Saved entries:
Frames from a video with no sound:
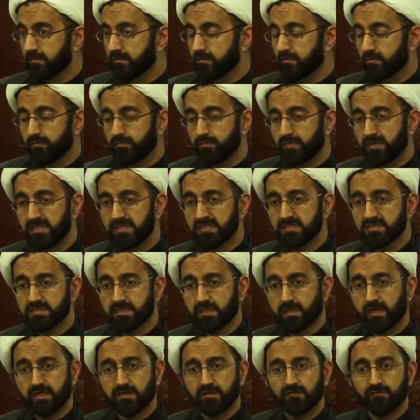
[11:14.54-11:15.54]
You know, beings are
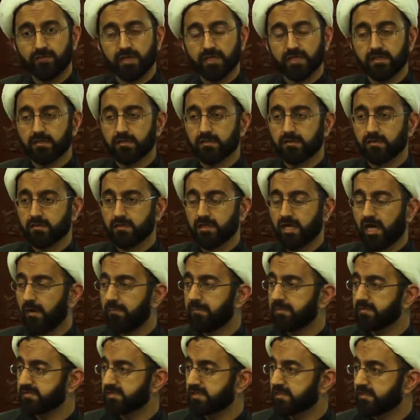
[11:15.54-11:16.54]
kind of like the
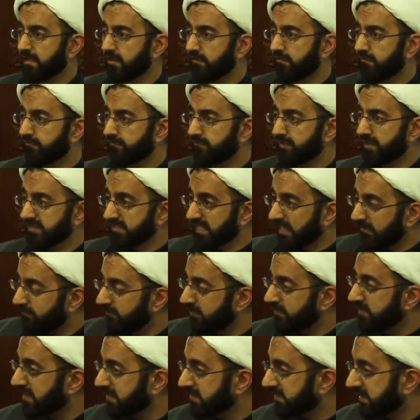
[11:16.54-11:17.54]
opposite of the
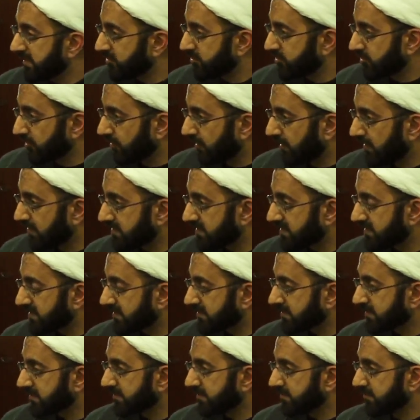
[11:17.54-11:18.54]
devil that they show
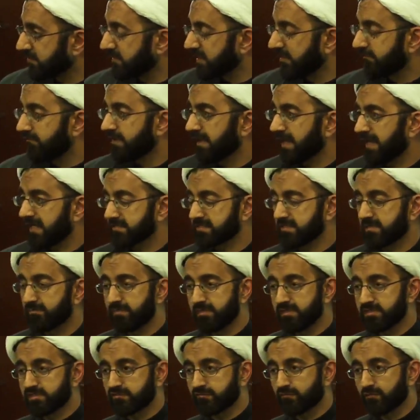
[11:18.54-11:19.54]
us. The devil has the
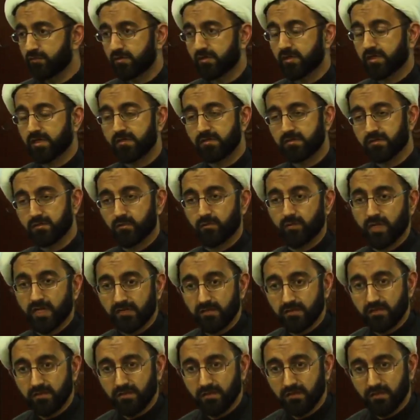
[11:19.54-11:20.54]
pitchfork and the
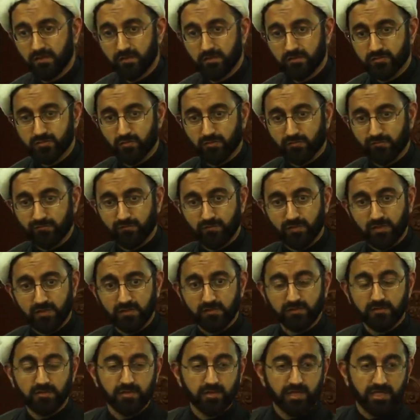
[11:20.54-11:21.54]
red sort of
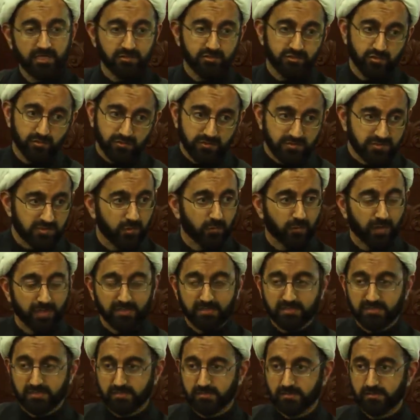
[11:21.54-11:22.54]
thing. The angel is the
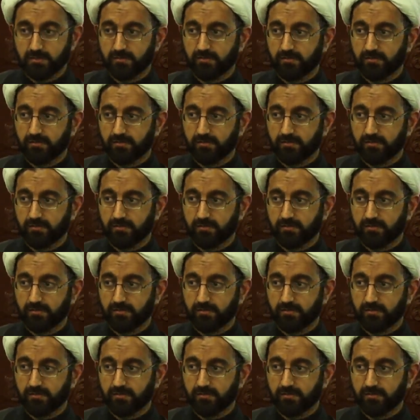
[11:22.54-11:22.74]
white.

- **What you are asked to do**: Every entry above needs to be copied exactly, apart from its pictures.

- **Solution to this exercise**:
Frames from a video with no sound:
[11:14.54-11:15.54]
You know, beings are
[11:15.54-11:16.54]
kind of like the
[11:16.54-11:17.54]
opposite of the
[11:17.54-11:18.54]
devil that they show
[11:18.54-11:19.54]
us. The devil has the
[11:19.54-11:20.54]
pitchfork and the
[11:20.54-11:21.54]
red sort of
[11:21.54-11:22.54]
thing. The angel is the
[11:22.54-11:22.74]
white.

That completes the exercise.